At a particularly grim moment in the late ‘70s, there was a protest in San Salvador that was crushed by the army. John McAward, who was the international programs director, and I went down and met with Oscar Romero, who was country’s Catholic archbishop. We sat in a little room with this very small, gentle man, and said, “What can we do?” And he said, “Tell the world — particularly tell the United States — what’s happening here. Because we really need help badly, and no one knows what’s happening.”
So John and I talked about what we could do as a small organization. We interviewed people who had been witness to the massacre. There was a young Peace Corps couple who saw trucks of bodies going by. We talked to doctors who had been at the hospital when the flood of wounded protesters and bodies came in. We wrote this all up and gave the report to a member of Congress, who was convening hearings about the situation in Central America.
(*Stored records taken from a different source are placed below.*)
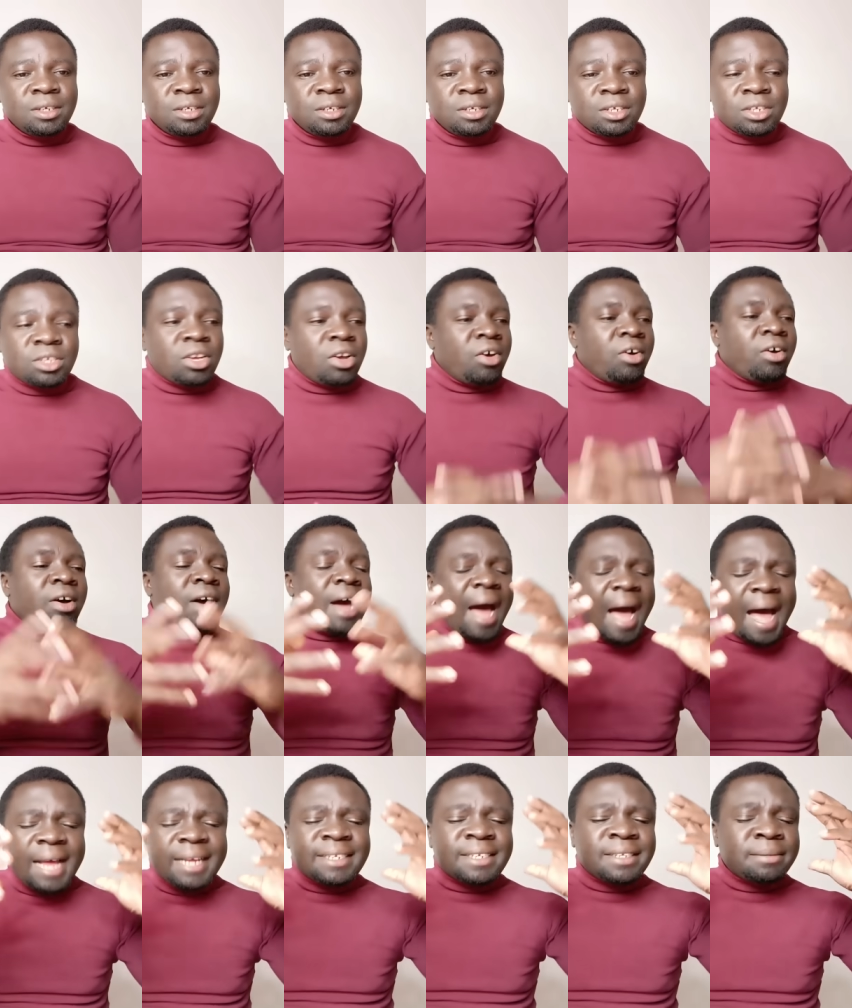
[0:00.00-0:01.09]
So,
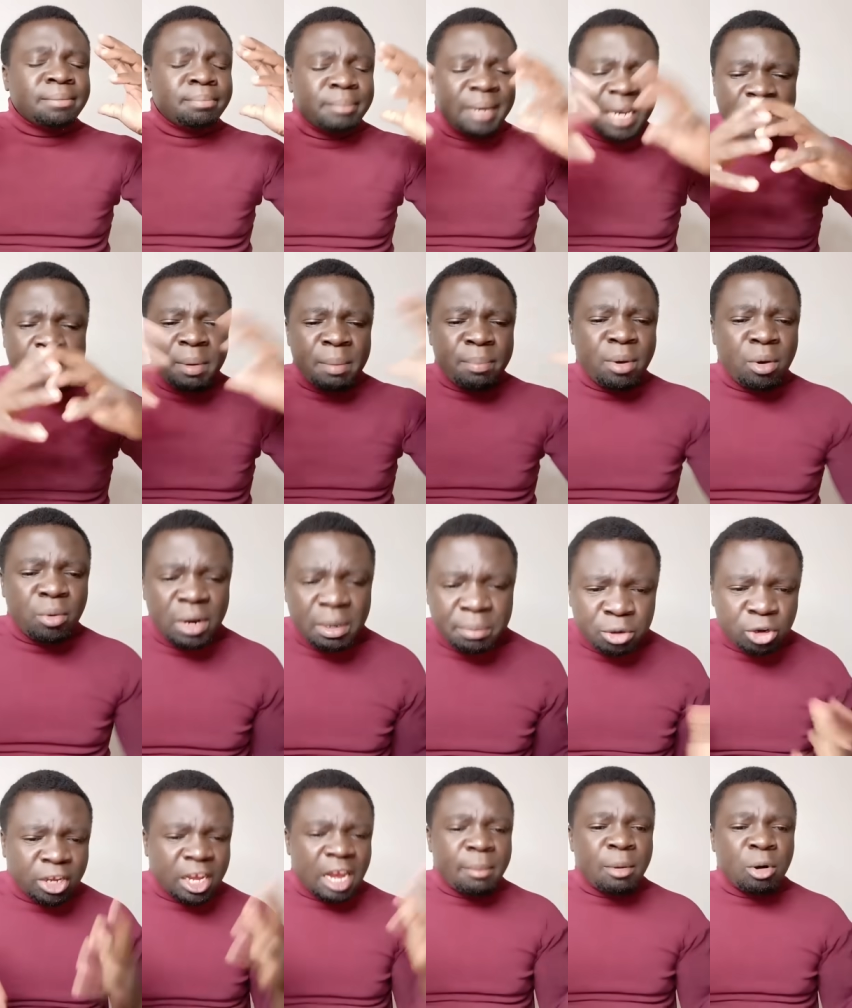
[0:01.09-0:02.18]
as many people will be
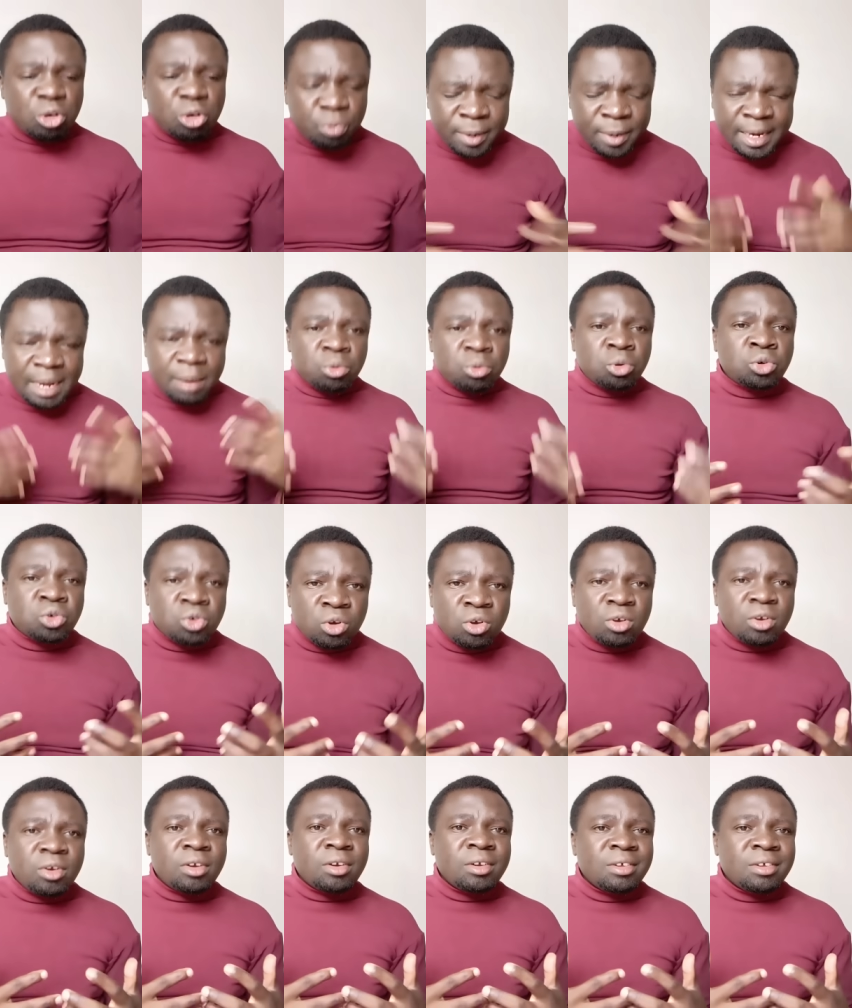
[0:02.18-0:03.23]
talking about William Ruto,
John said, “What if we could get a member of Congress to come down and see with their own eyes what’s happening?” We thought they could talk to people who had been victims, to the press, to the priests, to the labor unions, to the farmers. We got Father Drinan, a congressman from Massachusetts, to go with us. John took him down, and it was an electrifying visit. Drinan then helped us identify other members of Congress and over the next decade, we took more than 30 from both the House and the Senate. I’m convinced that our work with Congress accelerated the shift away from seeking a military solution to seeking political solutions to each of the civil wars there. I’m convinced that this work hastened the end of the wars in El Salvador, Guatemala, and Nicaragua.
Keeping the flame alive
I think one of UUSC’s roles is to keep the flame alive, even in dark times. That may be more important than the particulars of any given program — to keep reminding people of what we’re all about and what values have led us to create and maintain and strengthen an organization like UUSC. Keeping the flame alive, knowing it’s an endless road and that the job is never going to be done. Hasta la victoria.